1.Alleen gezinsleden van een vreemdeling als bedoeld in artikel 29, eerste lid, van de Vw 2000 die aan de in het tweede en vierde lid gestelde vereisten voldoen, kunnen in aanmerking komen voor een afgeleide asielvergunning. Een vreemdeling als bedoeld in artikel 29, eerste lid, van de Vw 2000 is een vreemdeling aan wie verweerder een verblijfsvergunning asiel voor bepaalde tijd kan verlenen op één van de in het eerste lid opgenomen gronden. Aan een Nederlander kan geen verblijfsvergunning asiel voor bepaalde tijd worden verleend op de genoemde gronden.
2.PB 2003 L 251, met rectificatie in PB 2012 L 71.
3.Artikelen 1, 2, aanhef en onder a, en 3, derde lid, van de Gezinsherenigingsrichtlijn.
4.Artikel 29, tweede en vierde lid, van de Vw 2000 en paragraaf C2/4.1 van de Vreemdelingencirculaire 2000 (Vc 2000).
5.Zie onder meer de uitspraak van de Afdeling bestuursrechtspraak van de Raad van State (de Afdeling) van 5 november 2019, ECLI:NL:RVS:2019:3697, onder 7.1.
6.Zie de uitspraken van de Afdeling van 5 november 2019, ECLI:NL:RVS:2019:3697, onder 8.5, en van 29 maart 2019, ECLI:NL:RVS:2019:982, onder 11.

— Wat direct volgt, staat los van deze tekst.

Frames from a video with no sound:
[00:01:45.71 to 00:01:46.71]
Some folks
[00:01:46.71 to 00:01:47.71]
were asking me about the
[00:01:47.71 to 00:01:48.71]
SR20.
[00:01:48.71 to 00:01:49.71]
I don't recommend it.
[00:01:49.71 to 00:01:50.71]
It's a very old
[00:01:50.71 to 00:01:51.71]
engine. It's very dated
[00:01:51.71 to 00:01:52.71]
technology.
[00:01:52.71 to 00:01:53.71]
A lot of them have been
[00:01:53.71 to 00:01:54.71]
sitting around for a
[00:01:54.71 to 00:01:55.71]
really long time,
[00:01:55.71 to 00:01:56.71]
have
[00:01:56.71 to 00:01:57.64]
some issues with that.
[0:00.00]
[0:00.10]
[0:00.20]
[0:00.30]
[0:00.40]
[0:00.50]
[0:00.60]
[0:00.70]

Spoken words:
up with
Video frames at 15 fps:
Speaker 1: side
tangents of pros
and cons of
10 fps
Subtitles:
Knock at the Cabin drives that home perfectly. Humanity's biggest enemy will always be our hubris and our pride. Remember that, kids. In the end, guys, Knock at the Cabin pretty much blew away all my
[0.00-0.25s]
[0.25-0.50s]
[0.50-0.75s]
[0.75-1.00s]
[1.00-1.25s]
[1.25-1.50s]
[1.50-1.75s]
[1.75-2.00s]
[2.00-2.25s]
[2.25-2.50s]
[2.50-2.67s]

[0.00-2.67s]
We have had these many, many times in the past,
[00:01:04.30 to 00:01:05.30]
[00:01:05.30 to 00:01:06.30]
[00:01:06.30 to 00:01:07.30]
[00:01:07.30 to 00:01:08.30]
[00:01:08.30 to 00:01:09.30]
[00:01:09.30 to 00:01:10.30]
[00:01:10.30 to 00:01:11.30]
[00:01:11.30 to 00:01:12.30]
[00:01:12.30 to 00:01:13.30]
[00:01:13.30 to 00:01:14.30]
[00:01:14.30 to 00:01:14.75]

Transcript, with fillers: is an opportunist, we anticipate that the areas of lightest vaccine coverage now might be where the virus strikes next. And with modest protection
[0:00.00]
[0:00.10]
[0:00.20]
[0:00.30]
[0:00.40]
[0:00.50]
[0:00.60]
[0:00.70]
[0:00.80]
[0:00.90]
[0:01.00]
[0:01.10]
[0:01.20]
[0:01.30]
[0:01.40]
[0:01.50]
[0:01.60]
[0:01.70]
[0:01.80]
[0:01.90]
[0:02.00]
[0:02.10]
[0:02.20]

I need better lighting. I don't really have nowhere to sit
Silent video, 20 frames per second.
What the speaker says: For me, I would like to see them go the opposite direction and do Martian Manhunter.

7.Zie de uitspraken van de Afdeling van 5 november 2019, ECLI:NL:RVS:2019:3697, onder 8.5, en van 29 maart 2019, ECLI:NL:RVS:2019:982, onder 11.
8.Zie bijvoorbeeld de uitspraak van de Afdeling van 4 april 2019, ECLI:NL:RVS:2019:1003.
9.Zie de uitspraak van de Afdeling van 29 maart 2019, ECLI:NL:RVS:2019:982, onder 10.1.
10.Volgens het jongvolwassenenbeleid van verweerder, paragraaf B7/3.8.1 van de Vc 2000.